House Call: Carotid Artery Disease – Signs, Symptoms & Treatment

This is an archived article and the information in the article may be outdated. Please look at the time stamp on the story to see when it was last updated.

Carotid artery disease, also known as carotid artery stenosis, occurs when the carotid arteries, which provide the main blood supply to the brain, become narrowed or blocked.

Individuals with carotid artery disease are at significantly higher risk of stroke.
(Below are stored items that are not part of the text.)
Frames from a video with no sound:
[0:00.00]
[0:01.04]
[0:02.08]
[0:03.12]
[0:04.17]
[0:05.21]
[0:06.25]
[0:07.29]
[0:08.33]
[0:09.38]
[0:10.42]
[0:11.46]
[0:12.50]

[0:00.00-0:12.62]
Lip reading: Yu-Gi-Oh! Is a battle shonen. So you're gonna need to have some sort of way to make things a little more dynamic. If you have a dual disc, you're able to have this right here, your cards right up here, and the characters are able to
Since North Carolina is located in the area of the southeastern U.S. known as the ‘Stroke Belt’, it is especially important for individuals throughout the community to become educated about carotid artery disease, and other risk factors and symptoms of stroke.
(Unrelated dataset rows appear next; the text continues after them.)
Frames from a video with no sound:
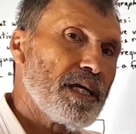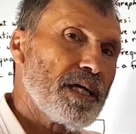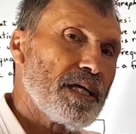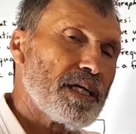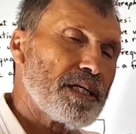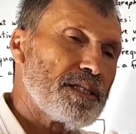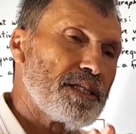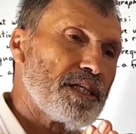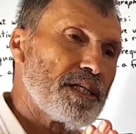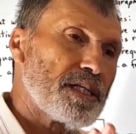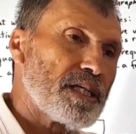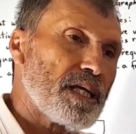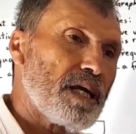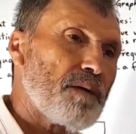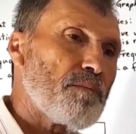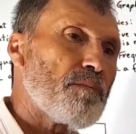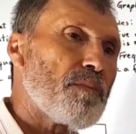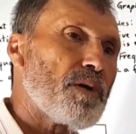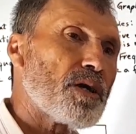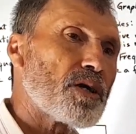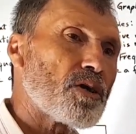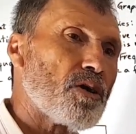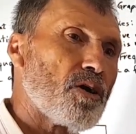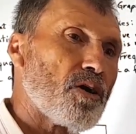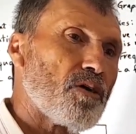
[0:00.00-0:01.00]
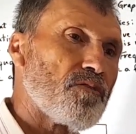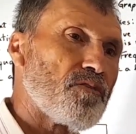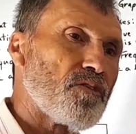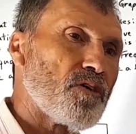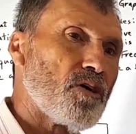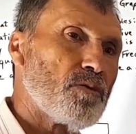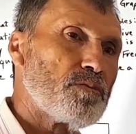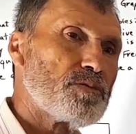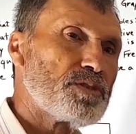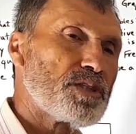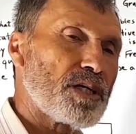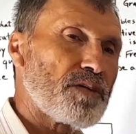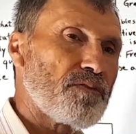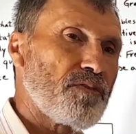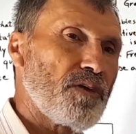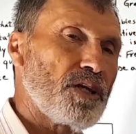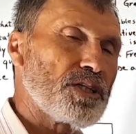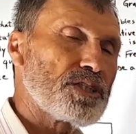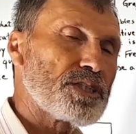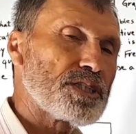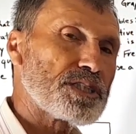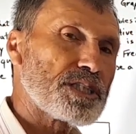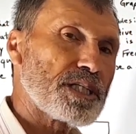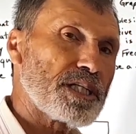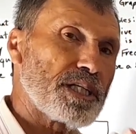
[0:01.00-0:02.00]
the number of
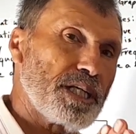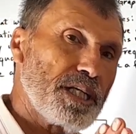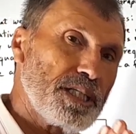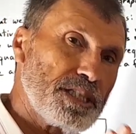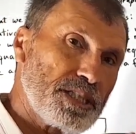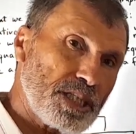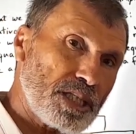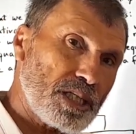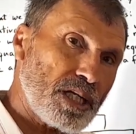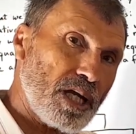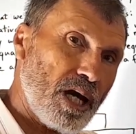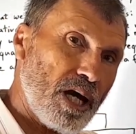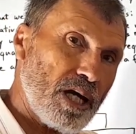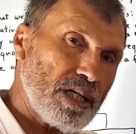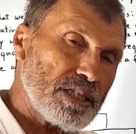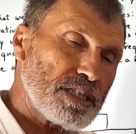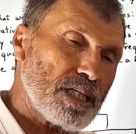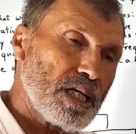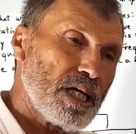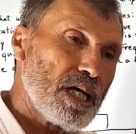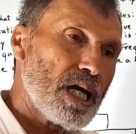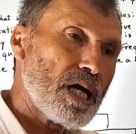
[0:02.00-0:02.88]
observations in each class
More: Carotid Arteries Information Sheet (.PDF)

Most often, carotid artery disease is not discovered in patients until after they have suffered a stroke or transient ischemic attack (TIA).  Therefore, it is important for individuals to know the main risk factors associated with the disease, which include genetics, history of smoking, high blood pressure, high cholesterol and diabetes.

In the past, other than lifestyle modifications and certain medications, the main method of treating severe carotid artery blockages was through a surgical procedure known as carotid endarterectomy. Now, many studies have been done that support the equal effectiveness of treating carotid artery disease with carotid angioplasty and stenting, which is a less invasive procedure with quicker recovery times.

Cone Health Heart and Vascular Center is actively involved in clinical trials that continue to study the effectiveness of this form of treatment for patients who are at high risk, as well as standard risk for surgery.

Spokesperson Background:

Dr. Jonathan Berry is a cardiologist at Southeastern Heart and Vascular Center and the cardiovascular section chief and medical director of the peripheral vascular lab at Cone Health.  Dr. Berry is a 1983 graduate of University of Pennsylvania School of Medicine, completing his residency in internal medicine at Duke University Medical Center.  He specializes in interventional cardiology and peripheral vascular disease, completing fellowships at both Duke University Medical Center and University of Michigan Hospitals. Dr. Berry also serves as a clinical professor at UNC Chapel Hill School of Medicine.